Researchers from Cincinnati Children’s Center for Stem Cell and Organoid Medicine (CuSTOM) have published the first successful human organoid culture of the esophagus completely from pluripotent stem cells. This technology, and the ability to translate it into the clinic in the future, would provide a better model for the study and treatment of genetic disorders, such as Barrett’s Esophagus, and later life diseases, such as GERD. Currently, many of these diseases have insufficient or poor treatment options. The team will continue to focus their work towards the bioengineering process and scale up for translational studies in the future.
After a long investigation, Harvard Medical School and Brigham and Women’s Hospital have called for the retraction of 31 papers from former faculty member and cardiac stem cell researcher, Pierre Anversa. Many of the retracted papers center around an adult stem cell he identified as early as 2003, which were later dubbed ‘c-kit cells’ and that he claimed could regenerate cardiac muscle tissue. Efforts to reproduce his results by others have yielded contradictory results and have shown no ability to regenerate cardiac tissues.

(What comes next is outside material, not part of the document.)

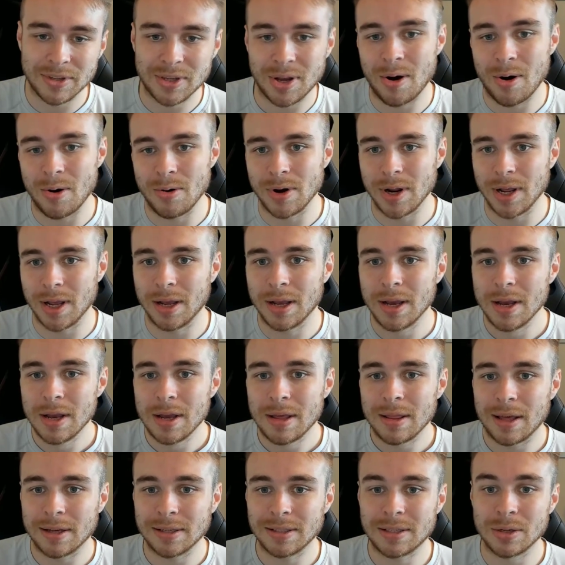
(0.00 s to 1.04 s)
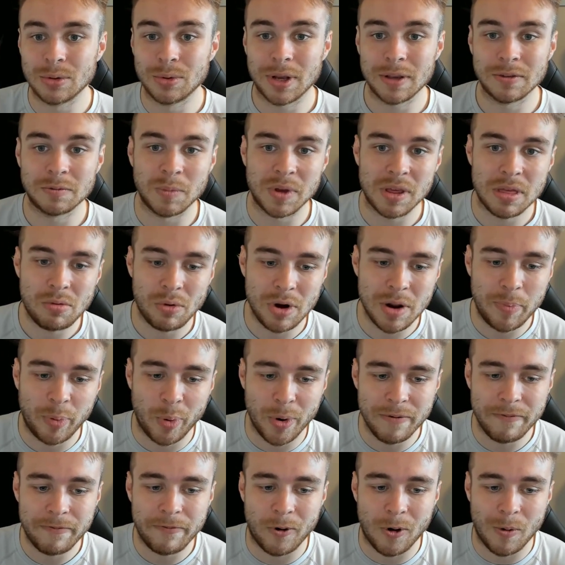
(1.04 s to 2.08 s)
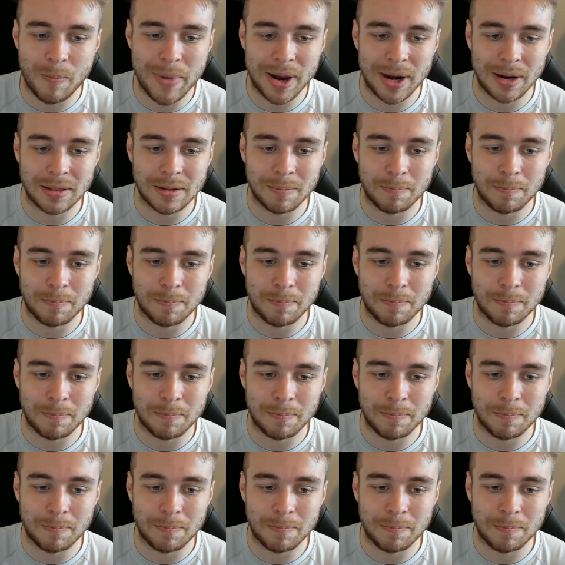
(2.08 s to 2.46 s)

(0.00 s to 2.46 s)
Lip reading: Tony, that still gives me 3.4 mil in the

Cedars-Sinai Hospital has received almost $8 million from the US Department of Defense (DoD) and National Institutes of Health (NIH) to further develop regenerative tissue treatments for trauma patients. Researchers at the hospital have shown that injection of microbubbles mixed with DNA into damaged tissue followed by blasting the area with ultrasound waves can stimulate the stem cells in the damaged to start the regeneration process without major surgery. They have previously demonstrated shinbone regeneration in just eight weeks. This kick-start stem cell treatment will be the groundwork for a grant and their research over the next 3-5 years.
A live, attenuated vaccine to treat Zika viral infections may have a dual purpose in the treatment of glioblastomas. The Zika virus has previously been shown to be efficient in attacking glioblastoma stem cells (GSCs) in vitro, so the live, attenuated vaccine became a promising frontrunner to try to destroy these cancer stem cells. In this murine study, conducted at the Beijing Institute, vaccine-treated mice showed a significant delay in tumor development and demonstrated selective killing of the GSCs. This study holds promise for reducing glioblastoma recurrence rates when used in combination with other treatments.
Vulnerability to infections is common in patients that have received radiation therapy to treat leukemias and lymphomas. Researchers at MIT have sought to speed up the blood cell regeneration following radiation treatments by priming precursor cells with growth factors from engineered mesenchymal stem cells (MSCs). These primed precursors will help hematopoietic stem cells (HSCs) and progenitor cells differentiate more quickly into functional blood cells. They have demonstrated improved recovery outcomes in a mouse model and hope to apply the technology to human studies in the future.
A recent publication in Nature Communications from Case Western University demonstrates a protocol for the efficient generation of oligodendrocytes and oligodendrocyte progenitor cells (OPCs) from mouse embryonic and pluripotent stem cells. The protocol is being adopted to aid in regenerative studies relating to Peliazeus Merzbacher disease – a fatal genetic disorder related to myelin production. The research team suggests this protocol is much more efficient at OPC generation and maturation than current protocols and can generate huge quantities of these cells for use therapeutically in the future.